Os dias passam e a convivência aproxima Aysel e Roman. Eles trocam experiências, vivências e, acima de tudo, tristezas. As dores de serem depressivos, de carregarem culpa e ressentimento no peito, levam os dois a planejarem um caminho sem volta. Constroem juntos uma história de desistência e se afeiçoam não pelas qualidades, mas pelos defeitos, não pelas alegrias e sorrisos, mas pela falta de ambos. E dessa relação estranha, complicada, brota uma gota de esperança. Mas os dias passam e a morte lentamente se aproxima.
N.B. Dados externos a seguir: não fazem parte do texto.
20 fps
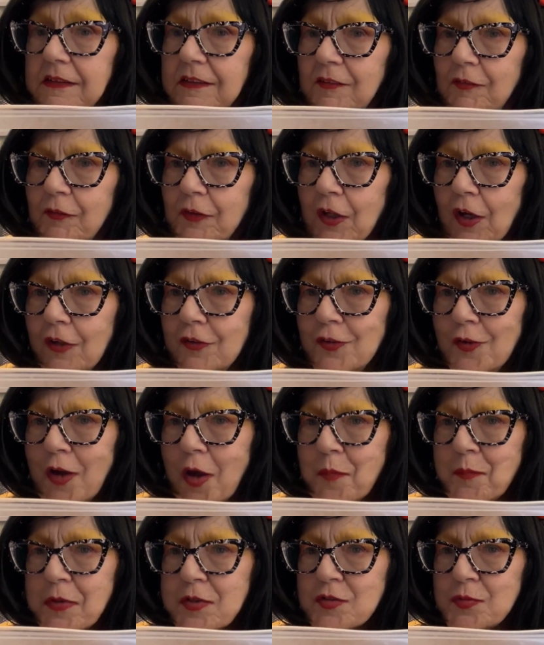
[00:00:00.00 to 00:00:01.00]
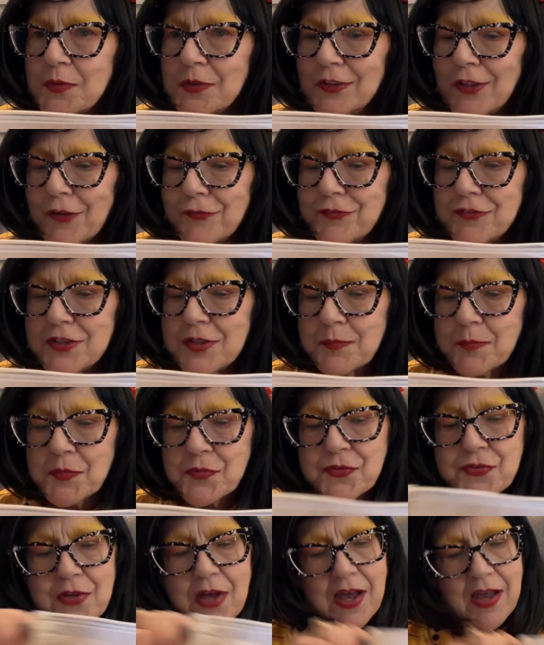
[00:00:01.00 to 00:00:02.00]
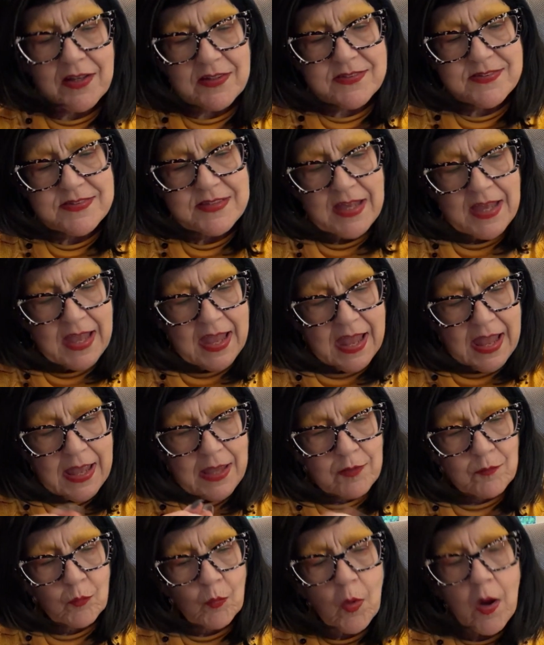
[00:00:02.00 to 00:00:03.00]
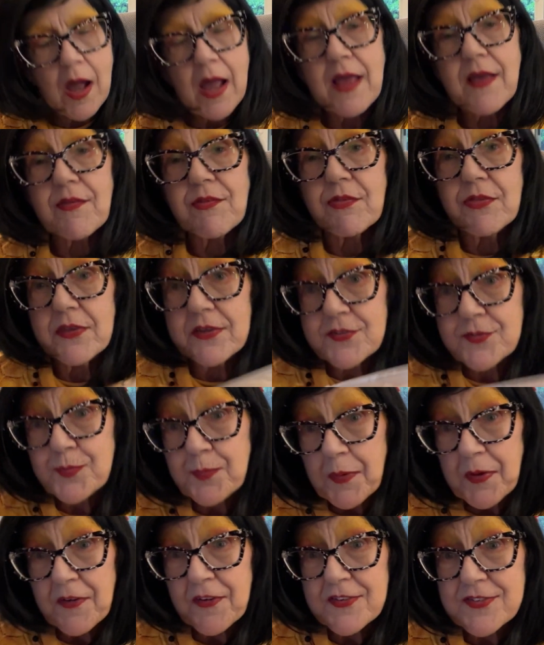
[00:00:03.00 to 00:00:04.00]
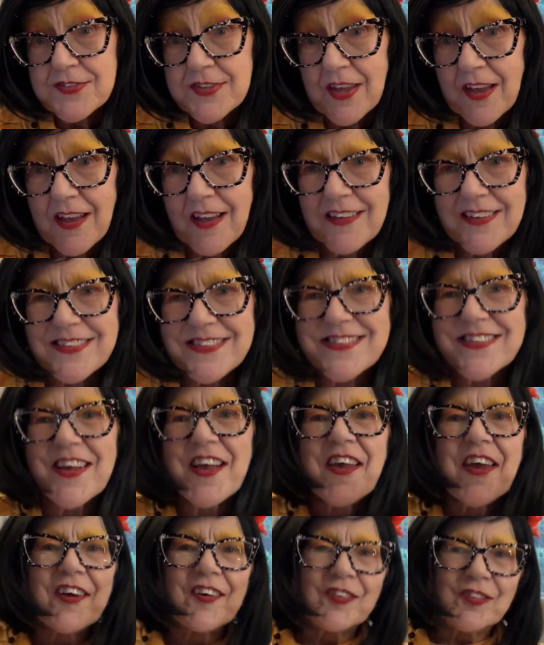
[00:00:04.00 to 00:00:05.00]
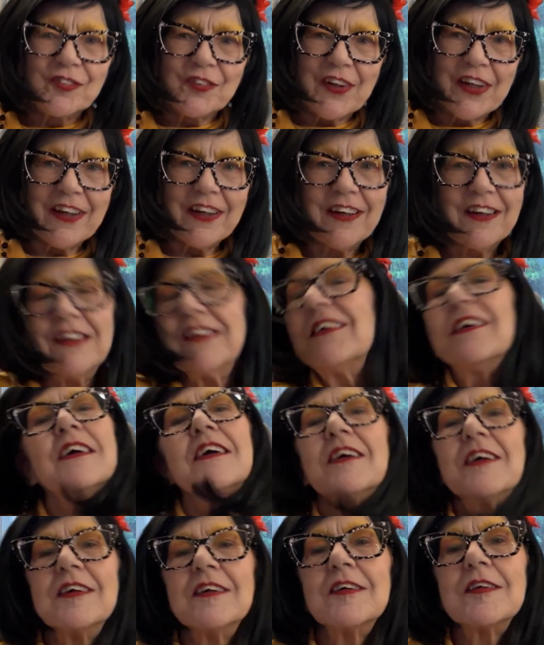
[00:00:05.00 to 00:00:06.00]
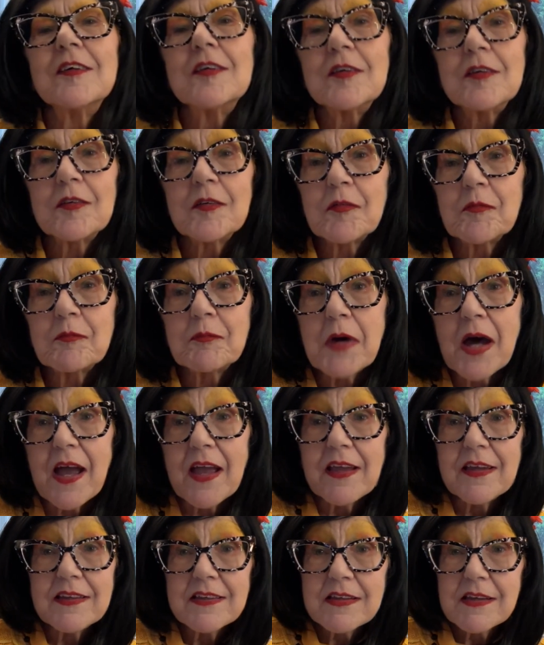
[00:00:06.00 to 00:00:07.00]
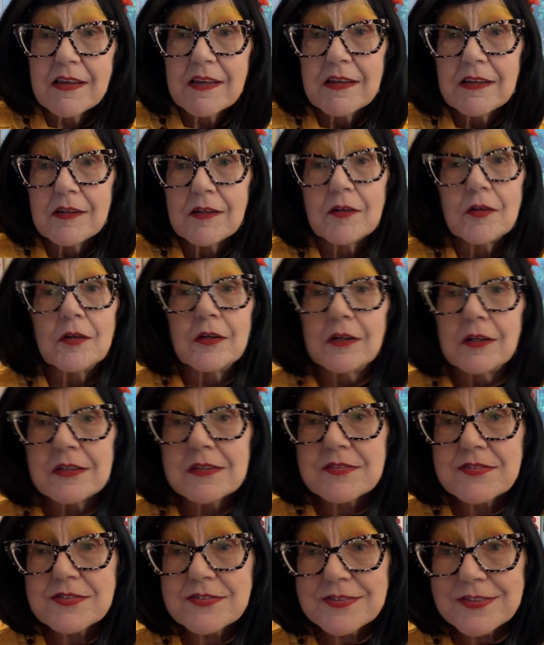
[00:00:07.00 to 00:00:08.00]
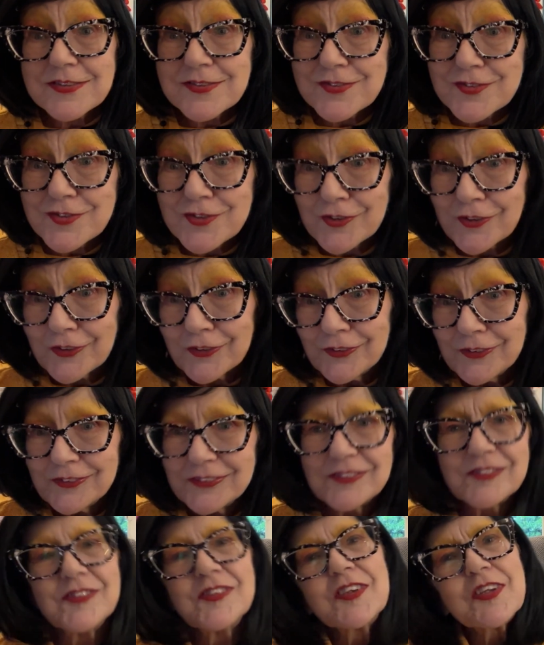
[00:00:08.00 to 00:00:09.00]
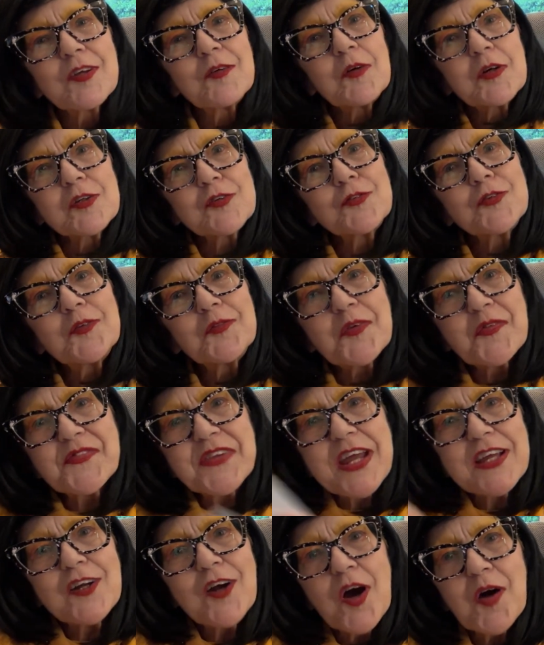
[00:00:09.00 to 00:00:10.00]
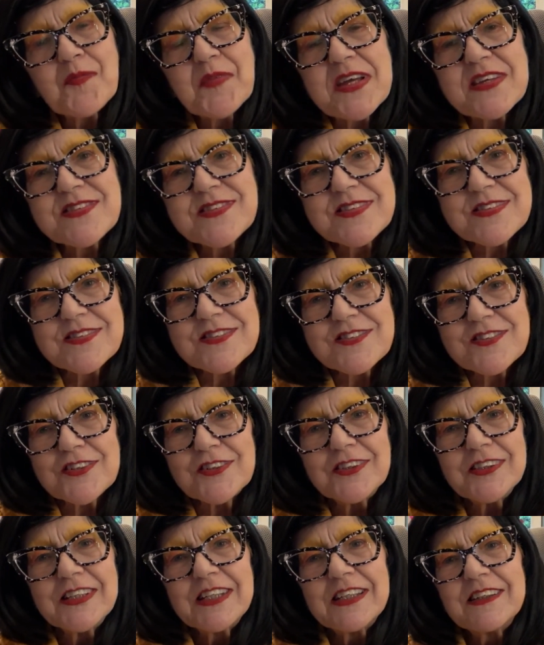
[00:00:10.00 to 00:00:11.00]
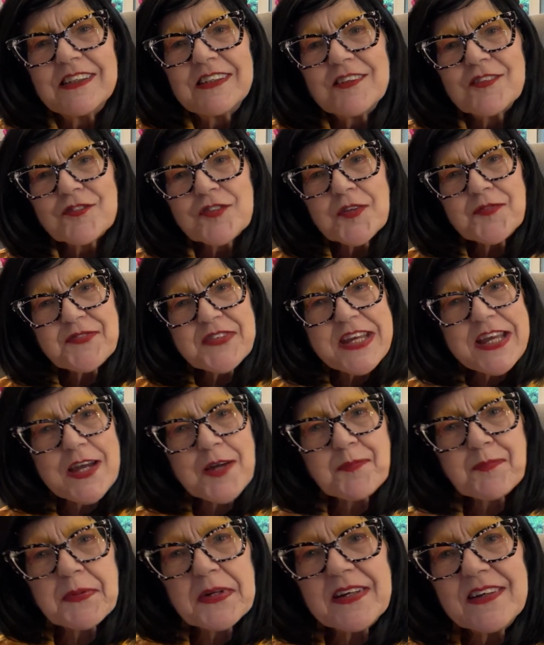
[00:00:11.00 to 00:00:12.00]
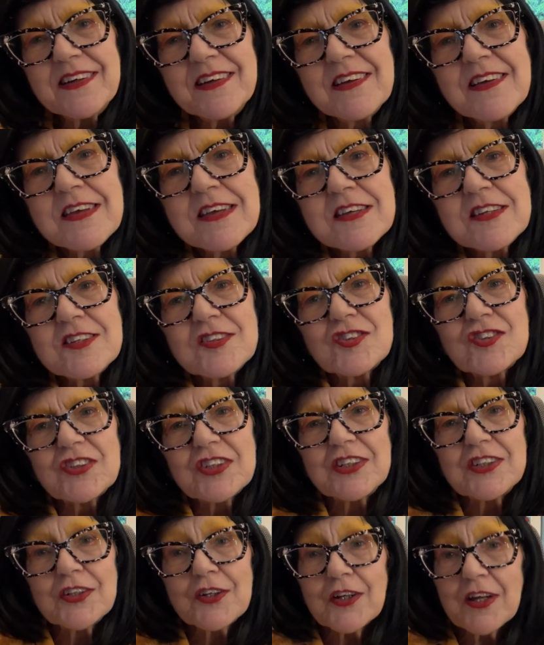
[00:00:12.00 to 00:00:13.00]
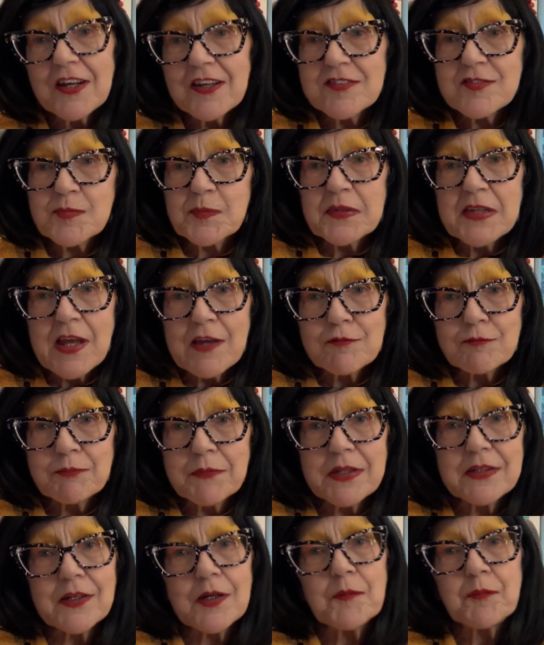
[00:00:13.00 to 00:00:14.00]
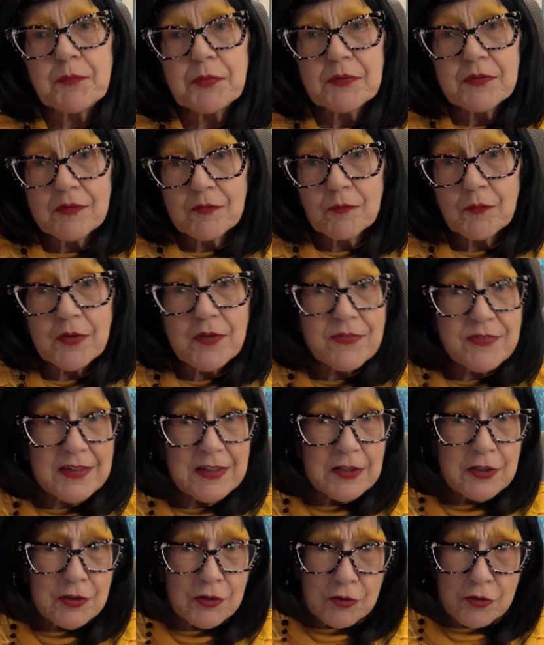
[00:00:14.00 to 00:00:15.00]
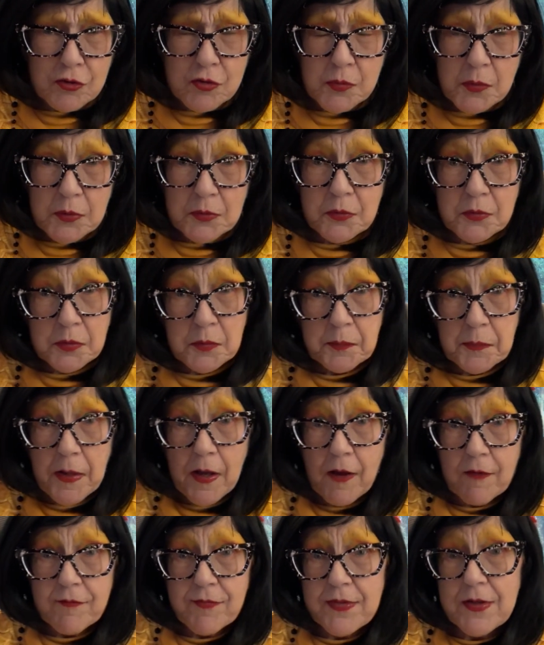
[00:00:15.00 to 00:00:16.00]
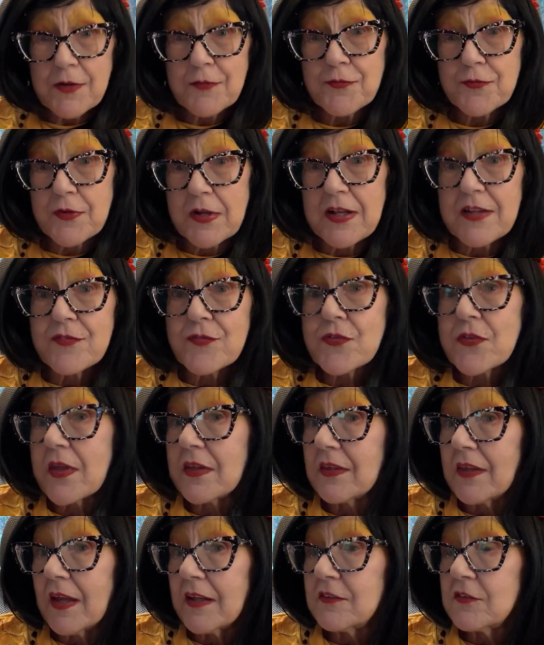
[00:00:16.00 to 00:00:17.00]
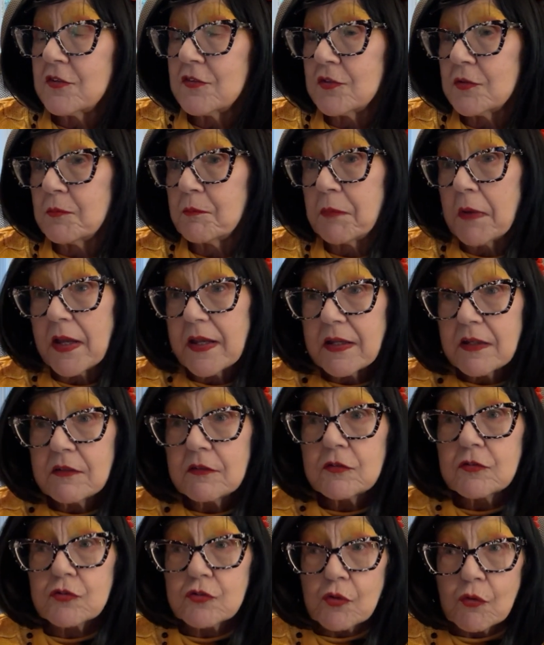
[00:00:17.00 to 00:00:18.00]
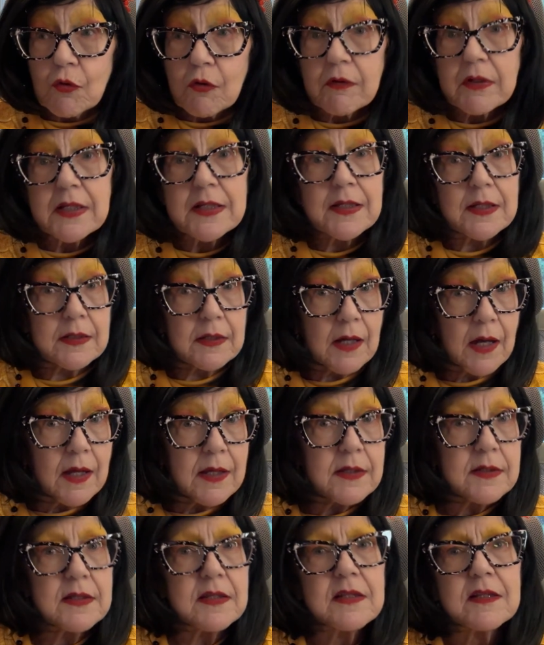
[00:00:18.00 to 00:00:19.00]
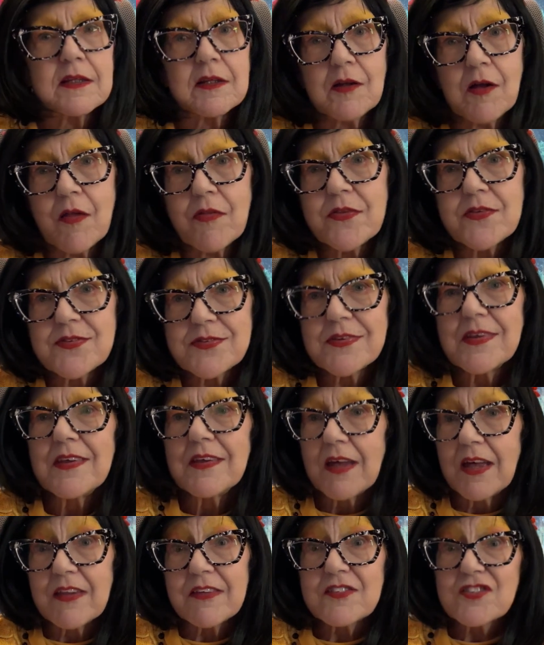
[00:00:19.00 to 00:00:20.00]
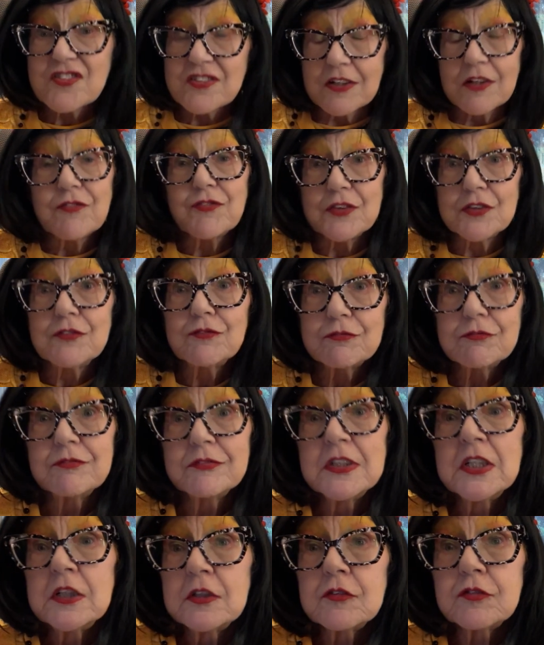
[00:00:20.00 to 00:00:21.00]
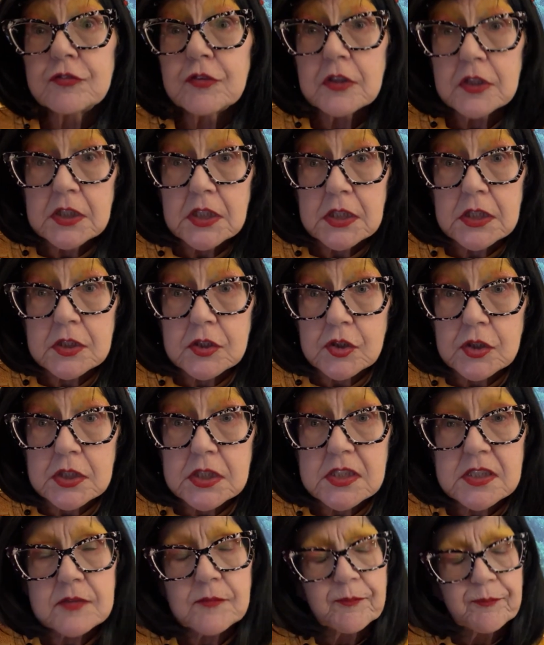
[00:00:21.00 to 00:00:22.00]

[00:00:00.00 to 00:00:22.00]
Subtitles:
We all know how much we love Temu socks. And why this pair of socks? Well, my sister, the wonderful woman I call my sister from Napa, she and her husband have met up with the usual group of their friends that like to do bike touring and hiking and all this other stuff in foreign countries.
Traduzir este livro foi muito emocionante. Ver os dias correrem, sentir a ansiedade da protagonista e sua transformação com o avançar das páginas. Jasmine Warga conduz sua personagem, Aysel, por uma trilha tão complexa, cheia de altos e baixos, que não conseguimos ficar alheios à vida da garota. Muitas vezes flagrei meu cérebro imaginando as situações que Aysel enfrenta, pensando em minha vida, em minha adolescência, nos momentos de alegria e tristeza, de sofrimento, angústia e conquista. E a cada levantar de cabeça, eu comemorava. E a cada queda, eu me entristecia com Aysel.
Entre aulas de física e música clássica, entre aromas turcos em terras norte-americanas e a certeza de que nada vale a pena, Meu coração e outros buracos negros traz personagens extremamente verdadeiros, reais e emocionantes. É difícil não gostar de Aysel, é difícil não torcer por Roman. Na vida real talvez a gente se afaste de pessoas como eles. E na vida real são essas pessoas que mais precisam da nossa atenção, do nosso abraço. E da certeza de que sempre haverá um ombro amigo, não importa o que aconteça.